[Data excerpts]
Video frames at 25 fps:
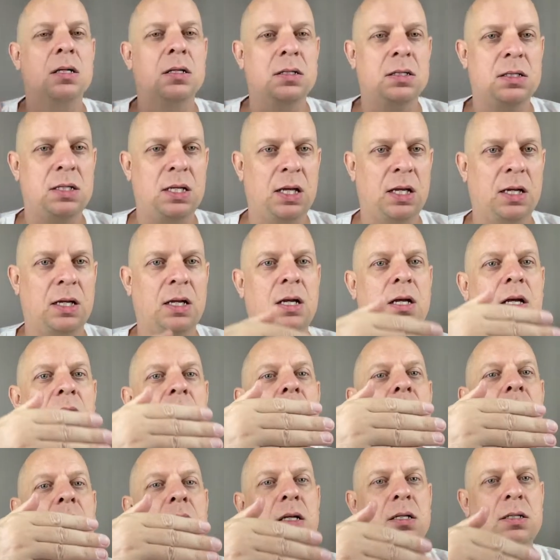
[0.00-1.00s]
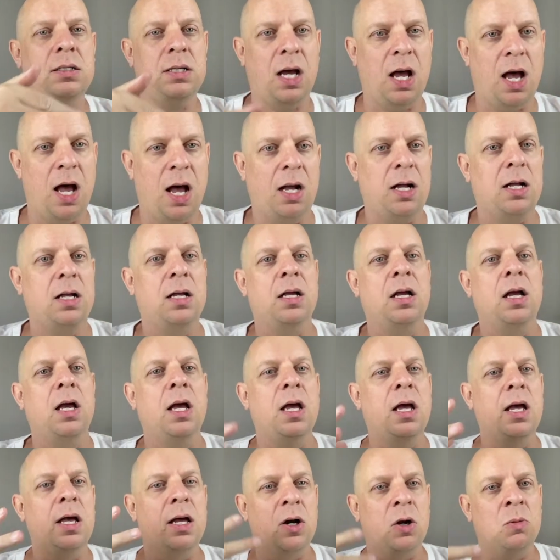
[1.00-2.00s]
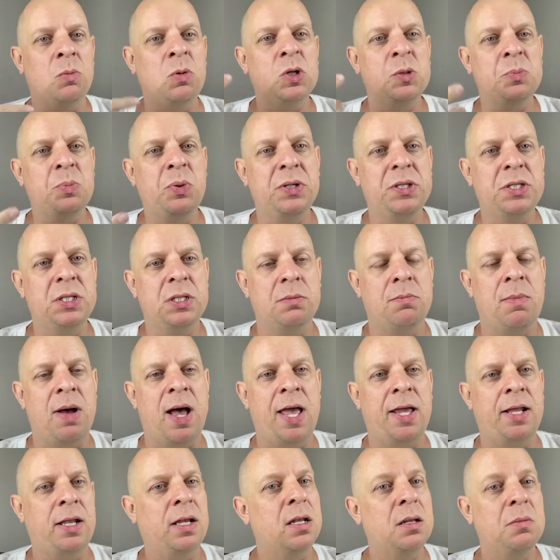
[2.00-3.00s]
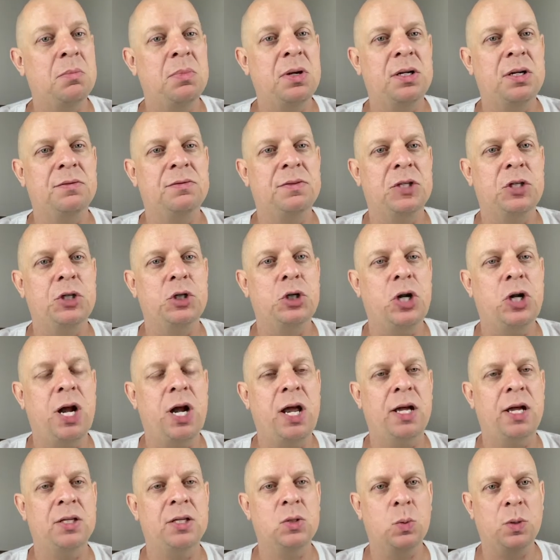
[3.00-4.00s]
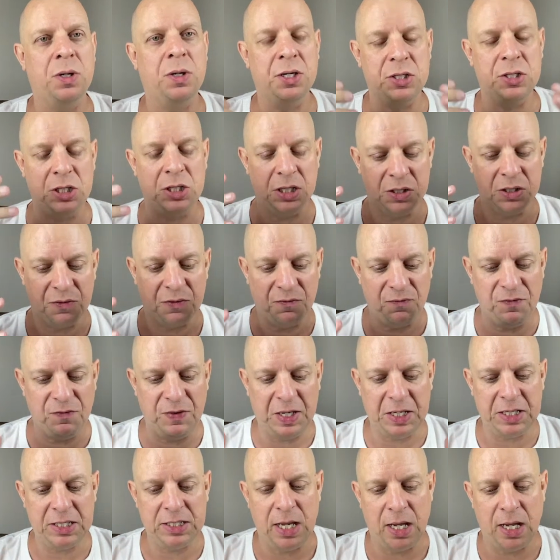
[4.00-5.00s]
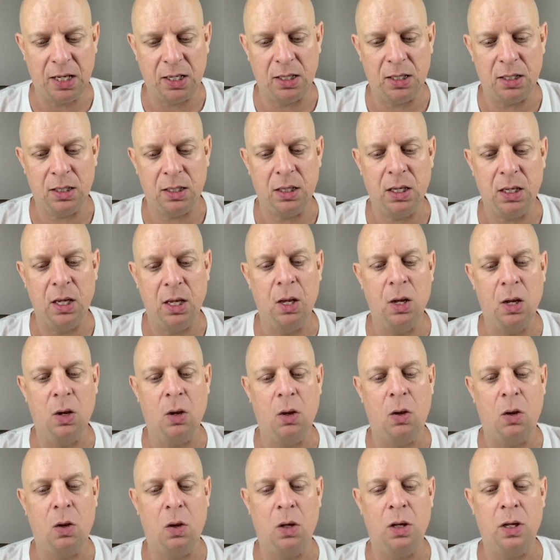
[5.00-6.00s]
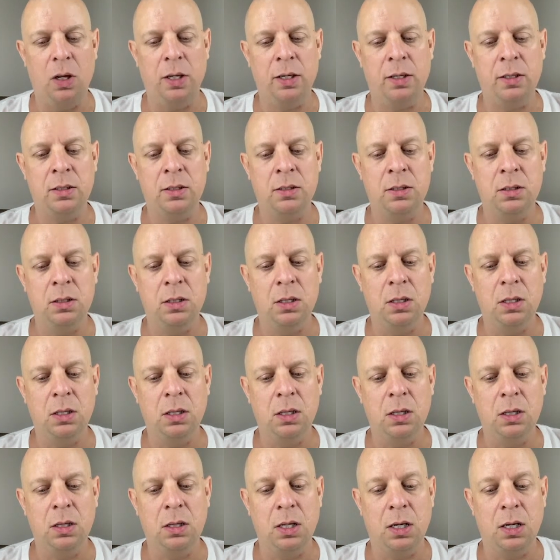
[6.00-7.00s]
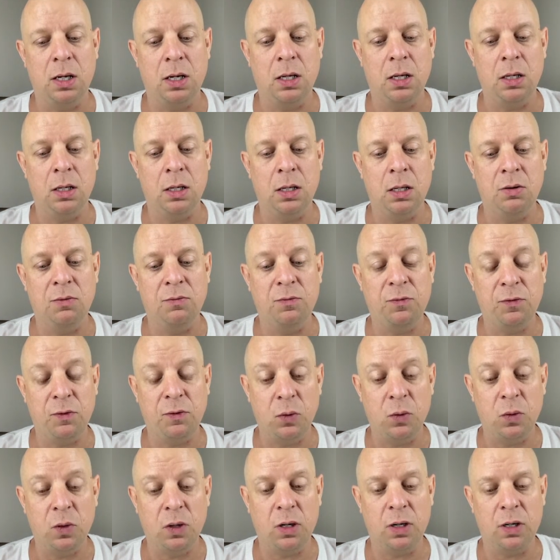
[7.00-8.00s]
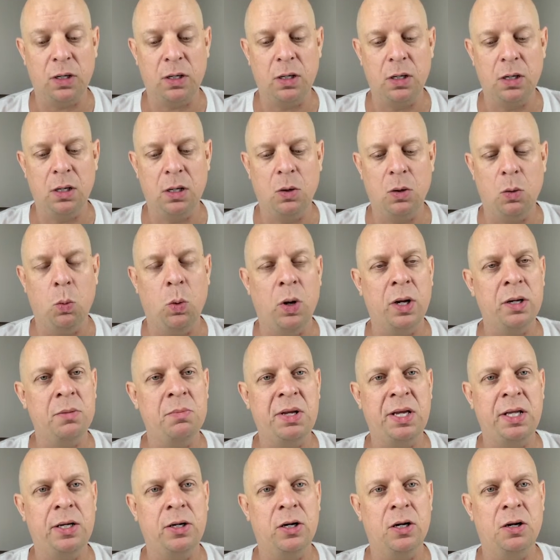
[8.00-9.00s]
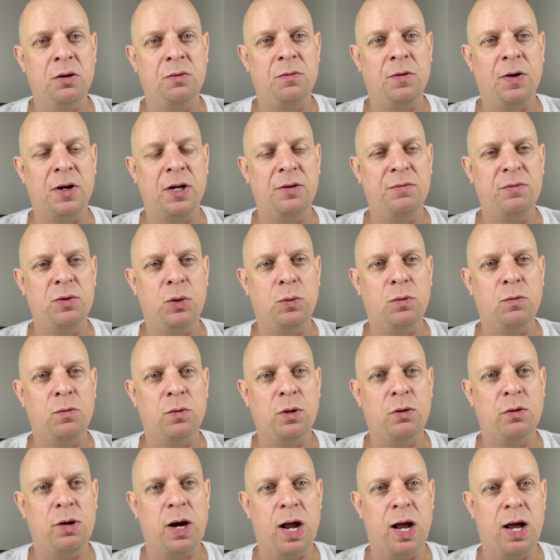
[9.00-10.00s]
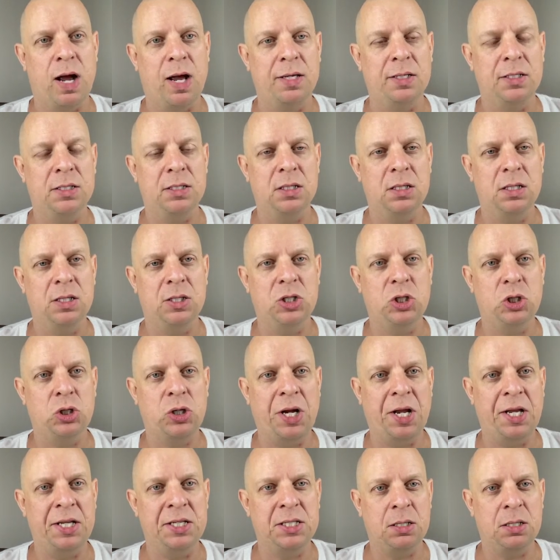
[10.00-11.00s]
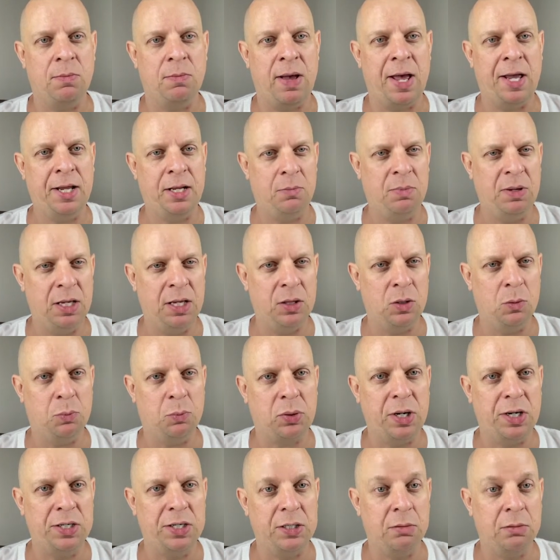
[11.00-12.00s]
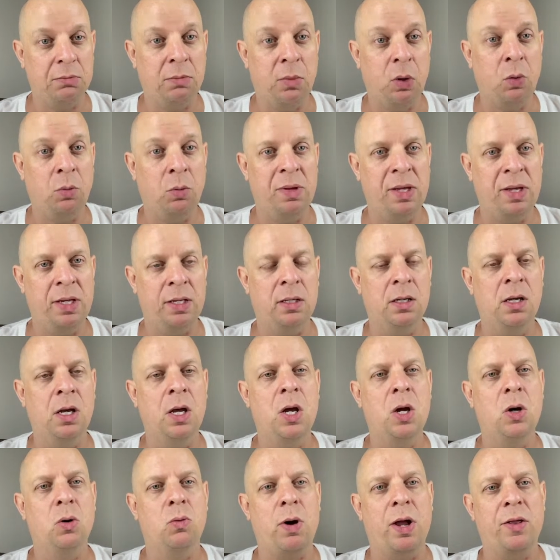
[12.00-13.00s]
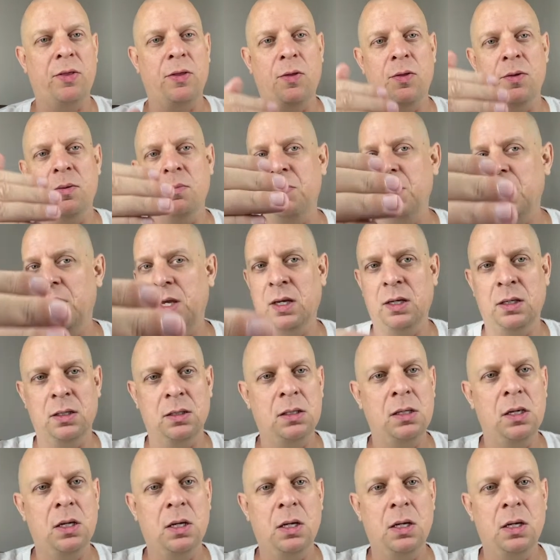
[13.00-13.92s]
tick, tock. It almost puts the mind in a bit of a trance where it's just fixated on the floor 1 meter in front of you through your eyes. This trains the mind to be in the present moment rather than being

*Aim of the exercise:*
Give an exact copy of the entries, excluding all pictures.

*Completed exercise:*
Video frames at 25 fps:
[0.00-1.00s]
[1.00-2.00s]
[2.00-3.00s]
[3.00-4.00s]
[4.00-5.00s]
[5.00-6.00s]
[6.00-7.00s]
[7.00-8.00s]
[8.00-9.00s]
[9.00-10.00s]
[10.00-11.00s]
[11.00-12.00s]
[12.00-13.00s]
[13.00-13.92s]
tick, tock. It almost puts the mind in a bit of a trance where it's just fixated on the floor 1 meter in front of you through your eyes. This trains the mind to be in the present moment rather than being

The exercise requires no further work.